Resolutions to README Open Design Questions¶
Working plan for the four open questions in README.md. Each section captures
the decision, rationale, and the concrete work implied.
1. Failure handling: observability surface¶
Decision: Emit Kubernetes Events for rotation lifecycle, plus metrics via the OpenTelemetry SDK configured to export to both Prometheus (scrape endpoint) and OTLP (push).
Rationale:
- Kubernetes Events are idiomatic, cheap, and the integration point every
downstream tool (event-exporter, Argo Events, Argo Notifications,
Alertmanager) already consumes. Covers "someone should know."
- Prometheus is where the kubebuilder / operator ecosystem lives; every peer
project (cert-manager, ESO, ArgoCD, Flux) uses it. Users' dashboards and
Alertmanager rules transfer with no effort.

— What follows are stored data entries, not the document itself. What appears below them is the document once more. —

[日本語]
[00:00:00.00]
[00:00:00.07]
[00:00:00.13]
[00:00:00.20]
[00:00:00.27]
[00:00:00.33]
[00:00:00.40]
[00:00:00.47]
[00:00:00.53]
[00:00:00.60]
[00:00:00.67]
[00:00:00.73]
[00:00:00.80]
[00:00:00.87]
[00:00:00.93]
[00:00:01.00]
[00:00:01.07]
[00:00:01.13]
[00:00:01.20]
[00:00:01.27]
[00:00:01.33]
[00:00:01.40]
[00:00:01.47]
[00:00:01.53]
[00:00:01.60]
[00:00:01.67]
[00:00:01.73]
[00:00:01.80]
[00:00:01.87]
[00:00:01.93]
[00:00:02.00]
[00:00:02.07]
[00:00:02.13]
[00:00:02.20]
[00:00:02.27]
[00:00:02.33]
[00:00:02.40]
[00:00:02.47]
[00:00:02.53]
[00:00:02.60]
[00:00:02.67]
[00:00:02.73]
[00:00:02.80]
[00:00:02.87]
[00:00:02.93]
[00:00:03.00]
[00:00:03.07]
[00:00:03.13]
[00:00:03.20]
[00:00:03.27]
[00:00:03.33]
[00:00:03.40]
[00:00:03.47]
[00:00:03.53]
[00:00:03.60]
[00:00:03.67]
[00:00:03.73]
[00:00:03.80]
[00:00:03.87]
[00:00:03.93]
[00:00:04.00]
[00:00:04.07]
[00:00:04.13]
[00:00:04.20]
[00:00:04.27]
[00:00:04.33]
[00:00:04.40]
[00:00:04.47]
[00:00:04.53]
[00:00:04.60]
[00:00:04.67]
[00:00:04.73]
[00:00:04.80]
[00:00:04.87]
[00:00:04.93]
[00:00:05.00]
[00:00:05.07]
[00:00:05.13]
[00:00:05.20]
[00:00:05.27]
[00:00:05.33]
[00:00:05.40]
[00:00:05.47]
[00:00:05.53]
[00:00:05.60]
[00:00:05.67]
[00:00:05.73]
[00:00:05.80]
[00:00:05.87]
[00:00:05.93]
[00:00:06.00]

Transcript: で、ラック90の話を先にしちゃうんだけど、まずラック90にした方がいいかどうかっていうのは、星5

- OTel API in code lets the same instrumentation also push OTLP for users on
OTel-native stacks, and leaves the door open for traces later without a
second instrumentation system. Cost is extra main.go plumbing; benefit is
not having to migrate later.
- Labels/attributes only carry names and reasons — never token values — so this
conforms to the existing "never log minted.Value" posture.
Scope of work:
- Wire the OTel SDK in cmd/main.go. Prometheus exporter mounted on the
existing controller-runtime metrics server; OTLP exporter configurable via
env vars (off by default).
- Instruments:
- token_rotator_rotation_attempts_total{kind,source,namespace,name,result}
(counter; result ∈ success|failure).
- token_rotator_rotation_failures_total{kind,source,namespace,name,reason}
(counter; derived/convenience).
- token_rotator_last_success_timestamp_seconds{...} (async gauge; callback
reads informer cache).
- token_rotator_token_expiry_timestamp_seconds{...} (async gauge).
- Cardinality: per-CR labels (namespace, name). Matches cert-manager.

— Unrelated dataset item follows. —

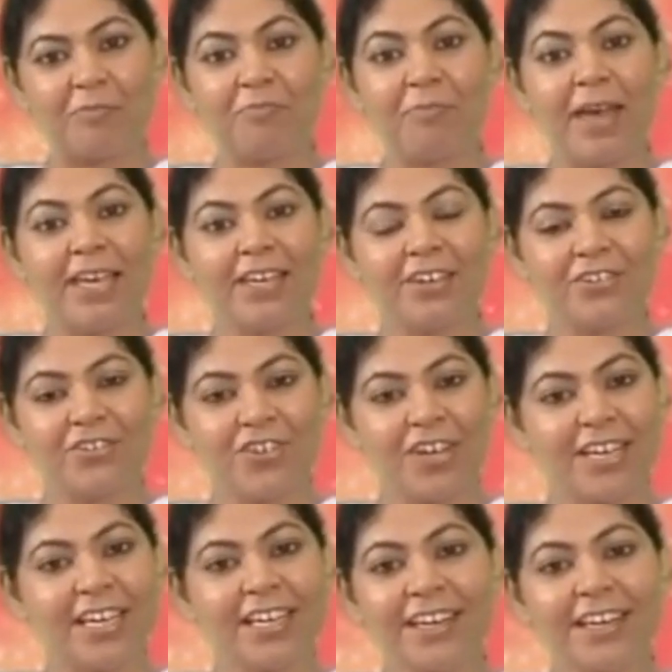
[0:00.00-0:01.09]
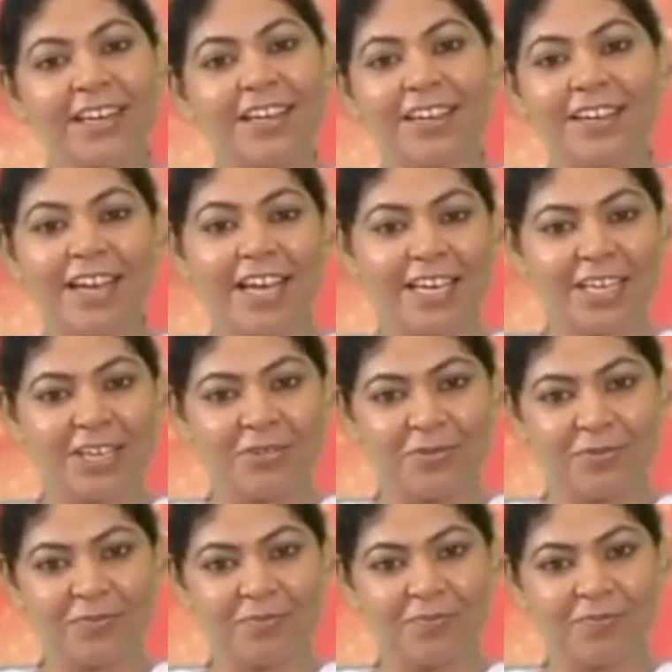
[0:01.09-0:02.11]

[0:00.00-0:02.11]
मैं यह शरीर नहीं हूँ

- Event reasons (emit via record.EventRecorder):
RotationStarted, RotationSucceeded, RotationFailed,
TokenRevoked, ExportUpdated, TookOwnership,
DependencyCycle, SecretNotAdopted, InvalidGracePeriod.
- Status conditions continue to surface Ready with reason/message as today.
Explicitly not doing: bespoke webhook notifications from the operator, Argo Notifications-style annotation templates on the CR.
2. KeepOld grace period¶
Decision: Fixed-duration grace period on the CR. Default 1h. Ceiling is
min(7d, rotationInterval - ε) — the < rotationInterval constraint
guarantees at most one extra token exists at any moment.
Schema:
yaml
spec:
rotationStrategy:
type: KeepOld
keepOld:
gracePeriod: 1h
Controller behavior:
- On successful mint + export, record status.previousTokenRef and
status.previousTokenRevocationTime = now + gracePeriod. Requeue at that
time.
- On reconcile after the deadline, call the source's revoke API (idempotent —
treat 404 as success) and clear previousTokenRef.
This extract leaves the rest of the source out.